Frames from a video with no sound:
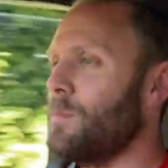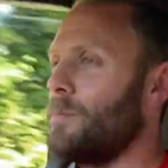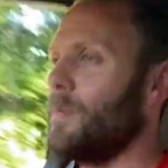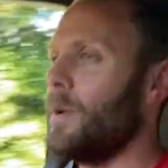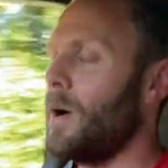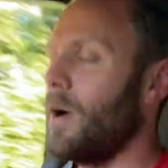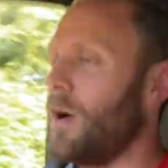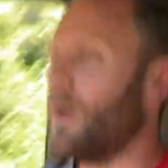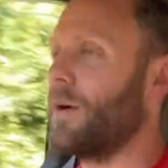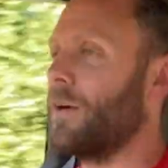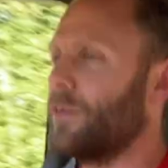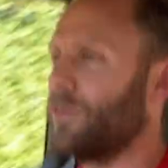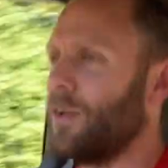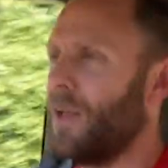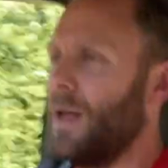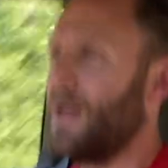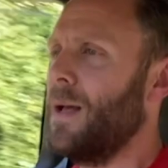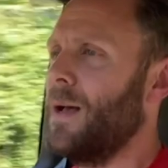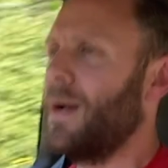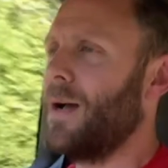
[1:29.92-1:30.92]
parts,
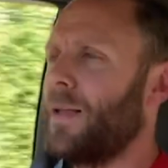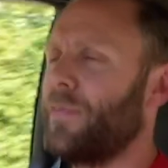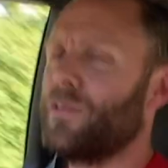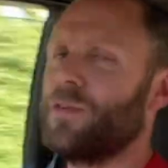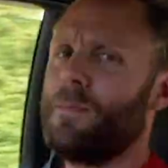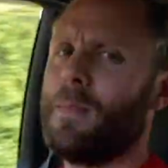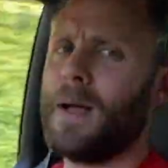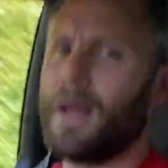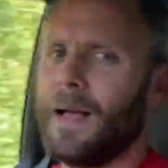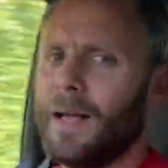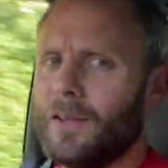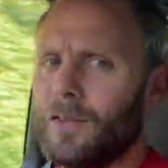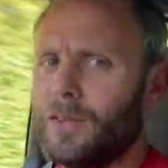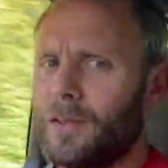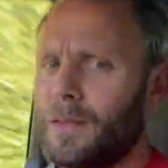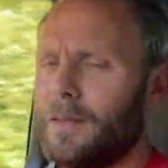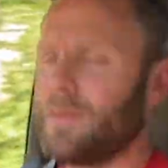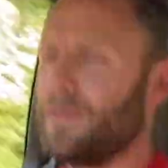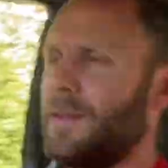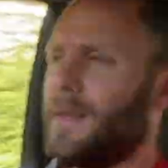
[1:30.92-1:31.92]
have them
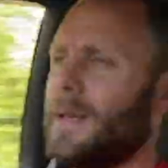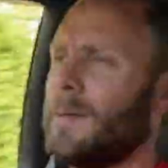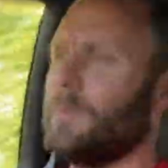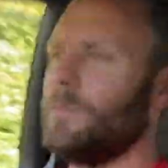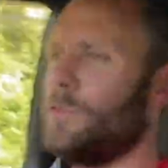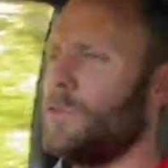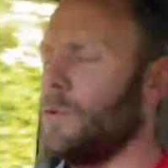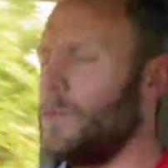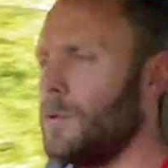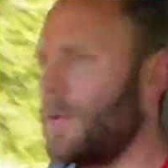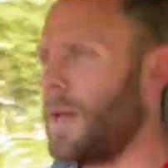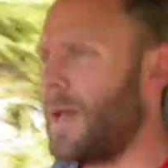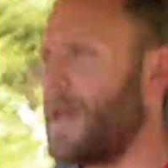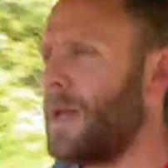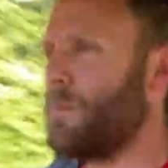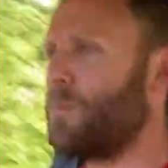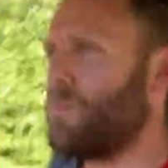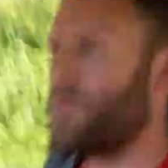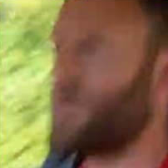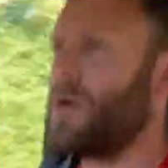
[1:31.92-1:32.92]
acid dipped,
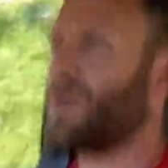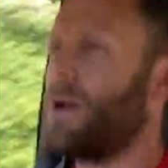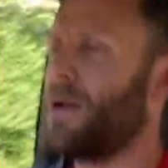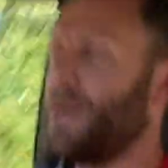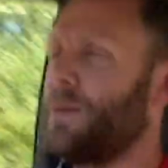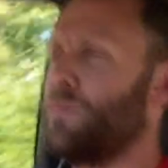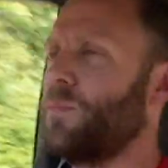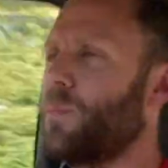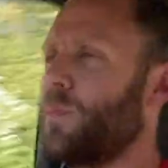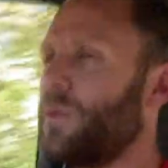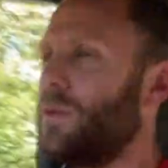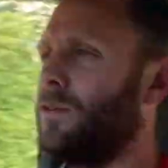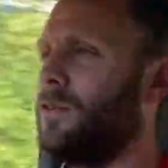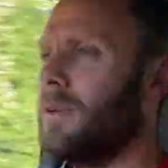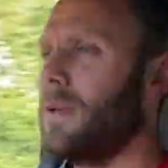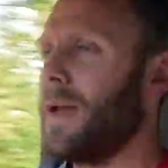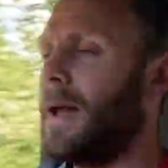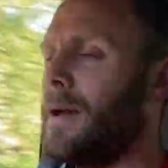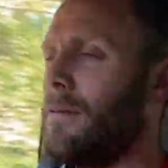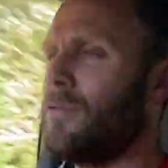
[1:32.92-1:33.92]
2K primed, put
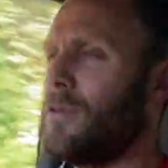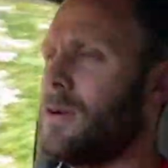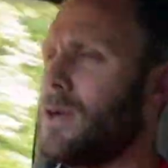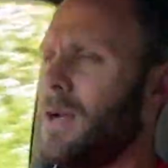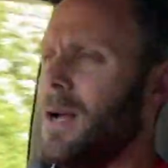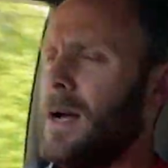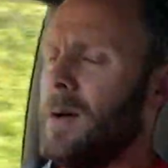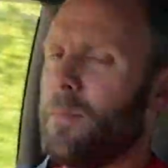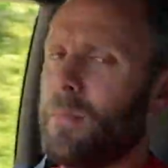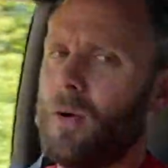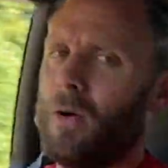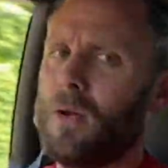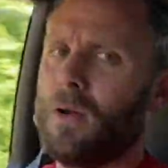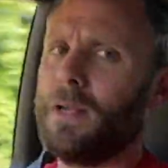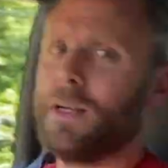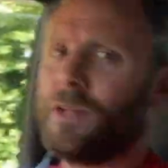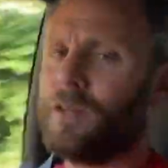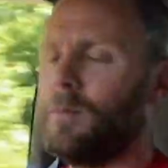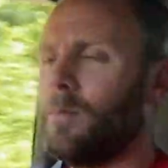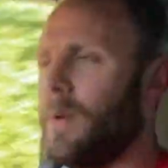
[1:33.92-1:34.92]
together,
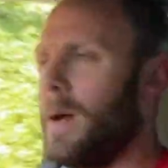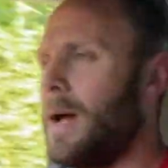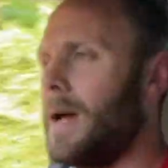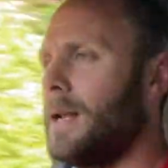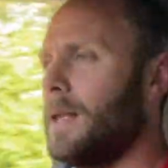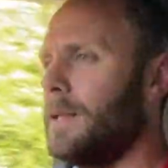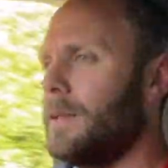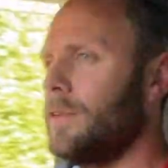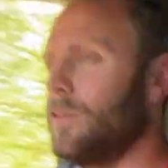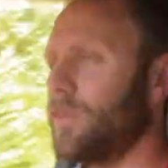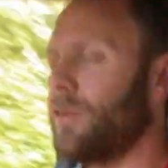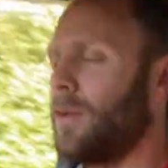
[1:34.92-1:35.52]
polished, balanced,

## ABOUT THIS EXERCISE
Every line from the one containing "[1:31.92-1:32.92]" to the final line of the records must be transcribed exactly, both ends included, with the pictures left out.

## OUTPUT BELOW
[1:31.92-1:32.92]
acid dipped,
[1:32.92-1:33.92]
2K primed, put
[1:33.92-1:34.92]
together,
[1:34.92-1:35.52]
polished, balanced,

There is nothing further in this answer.